Por 7 votos a 3, a Corte decidiu pela improcedência das ações contra o Marco. Os ministros Gilmar Mendes, Nunes Marques, Alexandre de Moraes, Luís Roberto Barroso e Cármen Lúcia seguiram o voto do relator, pela constitucionalidade do Marco. Já Edson Fachin, Rosa Weber e Ricardo Lewandowski votaram pela inconstitucionalidade de trechos da lei. Fachin foi o primeiro ministro a abrir divergência em relação ao entendimento do relator, ministro Luiz Fux.

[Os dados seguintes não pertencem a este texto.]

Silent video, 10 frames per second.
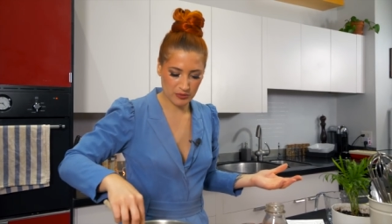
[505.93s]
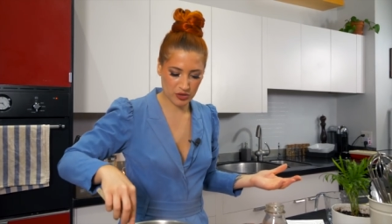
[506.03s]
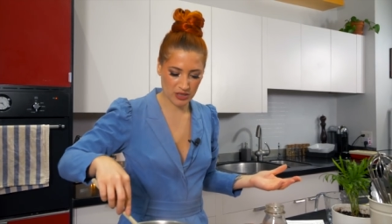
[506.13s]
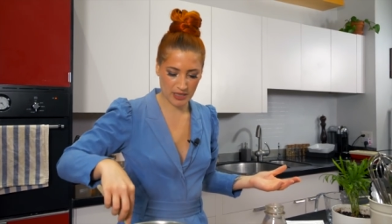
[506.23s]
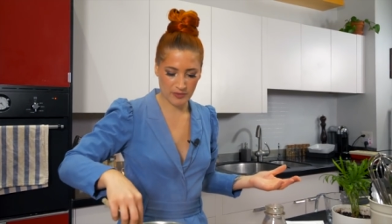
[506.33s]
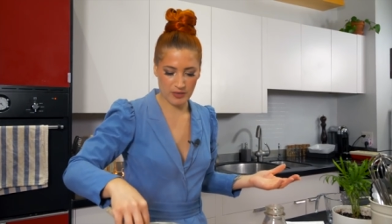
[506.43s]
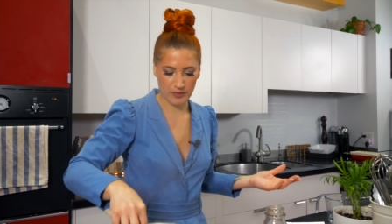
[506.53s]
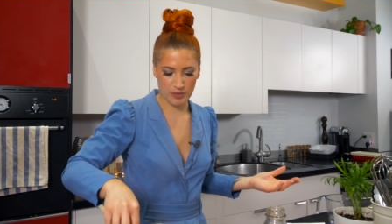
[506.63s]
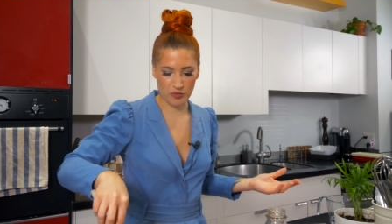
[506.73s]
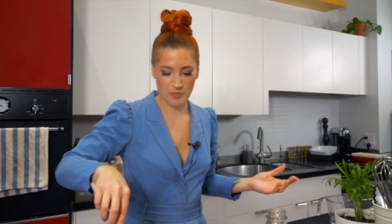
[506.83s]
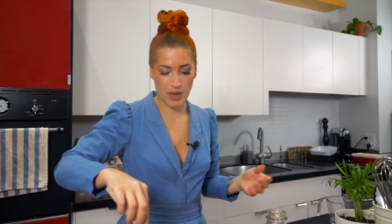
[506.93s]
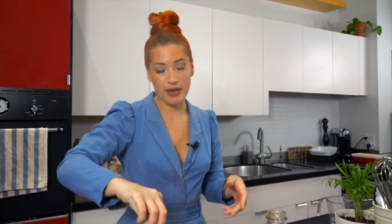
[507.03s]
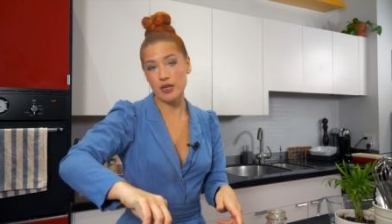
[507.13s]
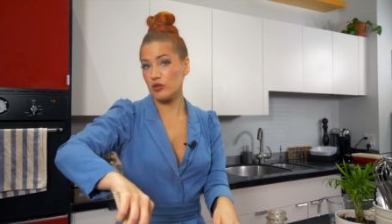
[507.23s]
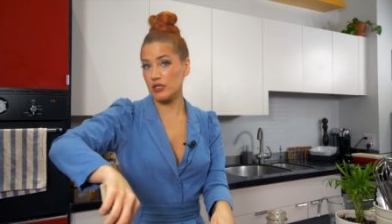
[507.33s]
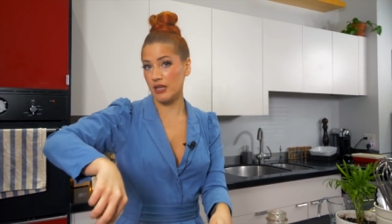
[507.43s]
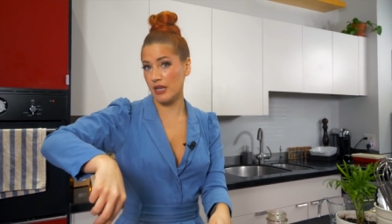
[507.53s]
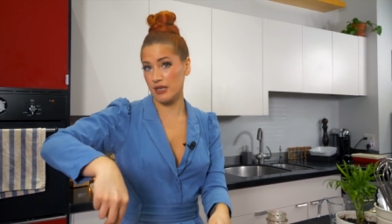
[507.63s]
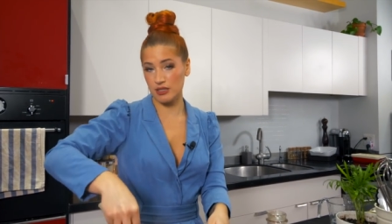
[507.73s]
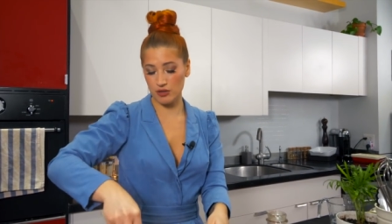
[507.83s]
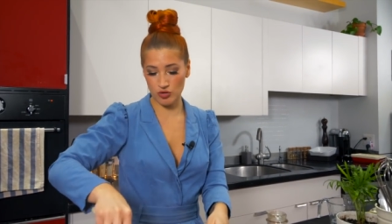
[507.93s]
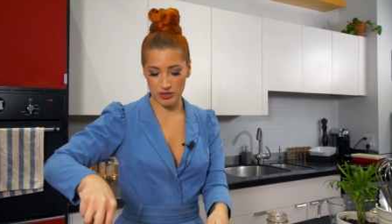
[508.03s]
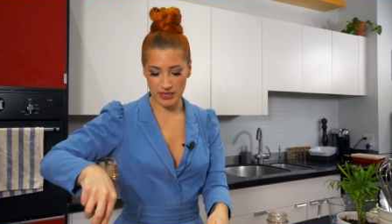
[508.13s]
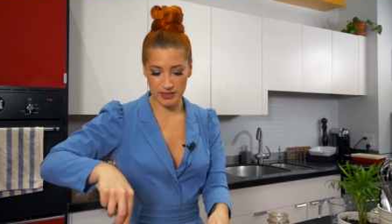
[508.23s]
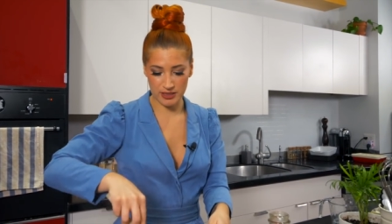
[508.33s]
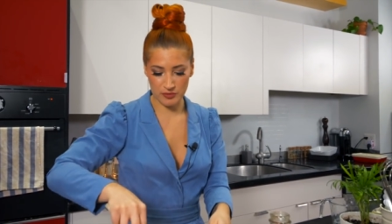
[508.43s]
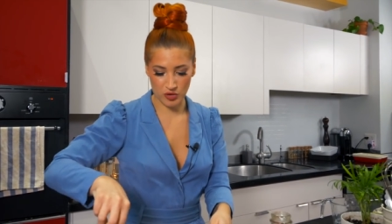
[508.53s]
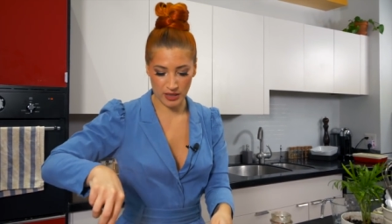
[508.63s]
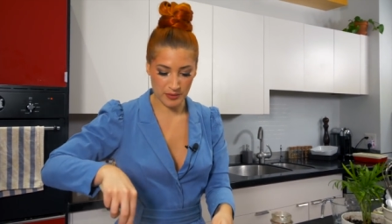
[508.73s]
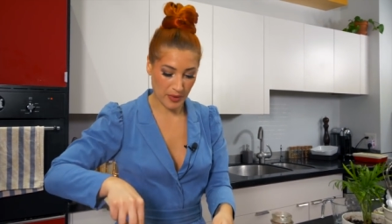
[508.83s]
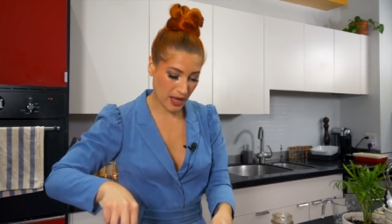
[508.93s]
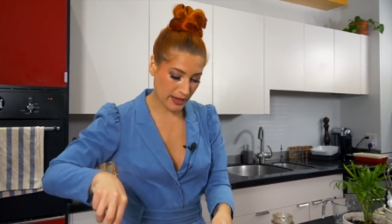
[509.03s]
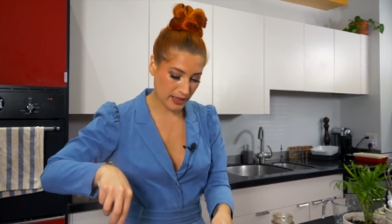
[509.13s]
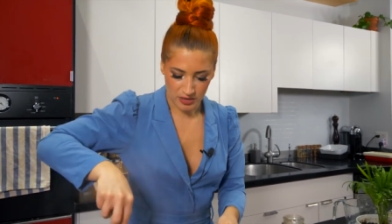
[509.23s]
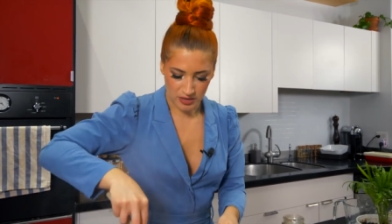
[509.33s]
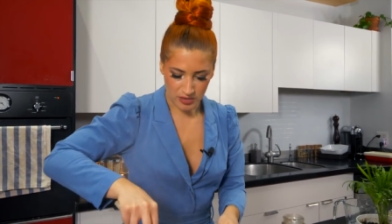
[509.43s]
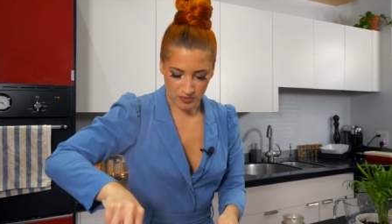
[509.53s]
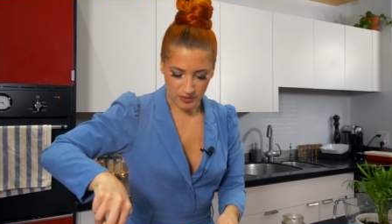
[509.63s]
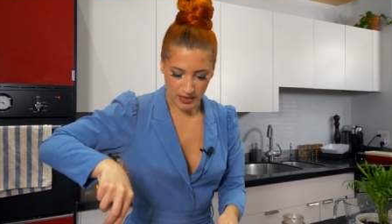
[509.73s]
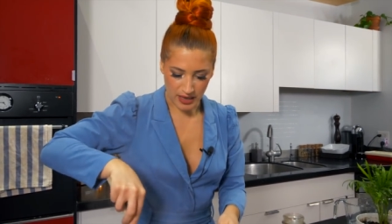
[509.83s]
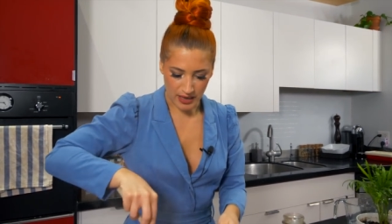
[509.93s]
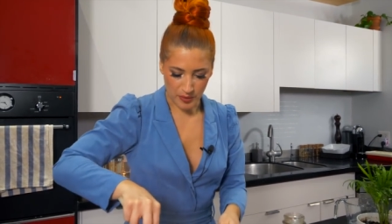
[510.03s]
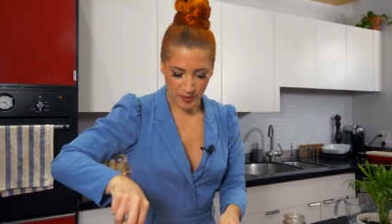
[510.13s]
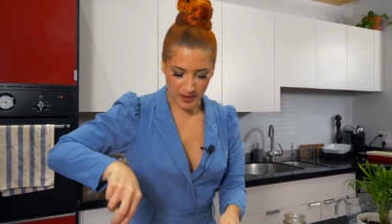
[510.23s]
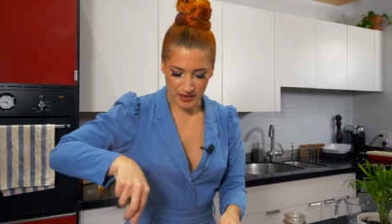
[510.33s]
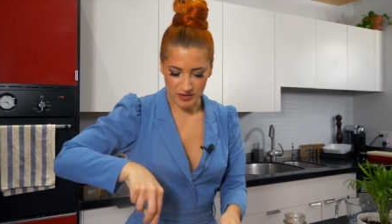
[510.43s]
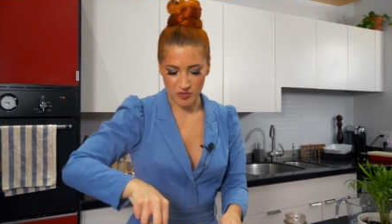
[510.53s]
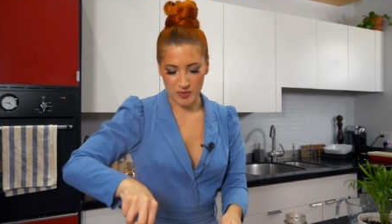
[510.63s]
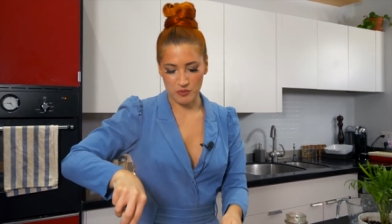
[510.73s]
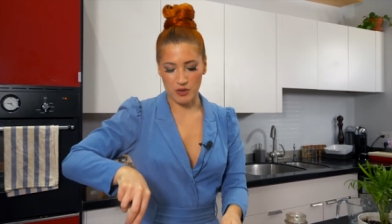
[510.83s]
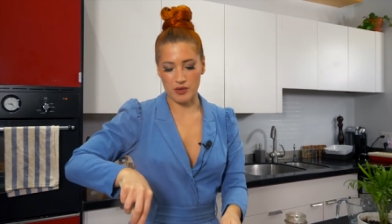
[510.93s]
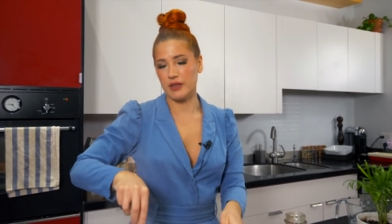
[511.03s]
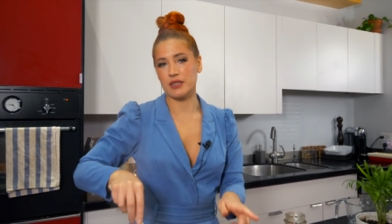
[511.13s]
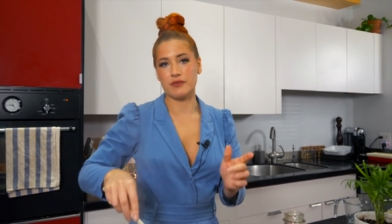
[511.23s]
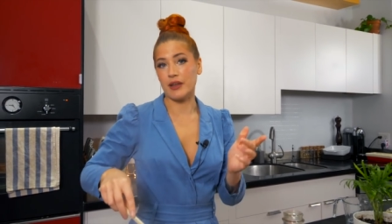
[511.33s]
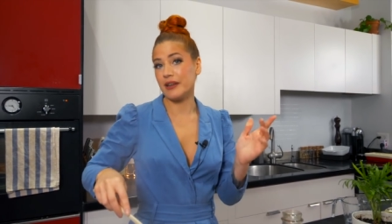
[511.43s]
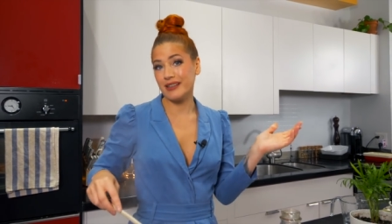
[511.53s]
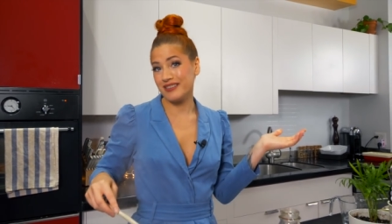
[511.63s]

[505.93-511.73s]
I'm just kind of giving you my notes in case your taste is more like mine. So yeah, I probably added too much water, but that's fine.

Por ser o decano da Suprema Corte, Gilmar seria o último a se posicionar no julgamento. Logo após o voto de Fachin, por sua vez, o ministro pediu a palavra para contra argumentar uma série de colocações feitas pelo colega e acabou declarando seu voto no caso. Um dos pontos rebatidos por Gilmar foi em relação ao retorno dos contratos de programa, fechados sem licitação, o que foi defendido por Fachin.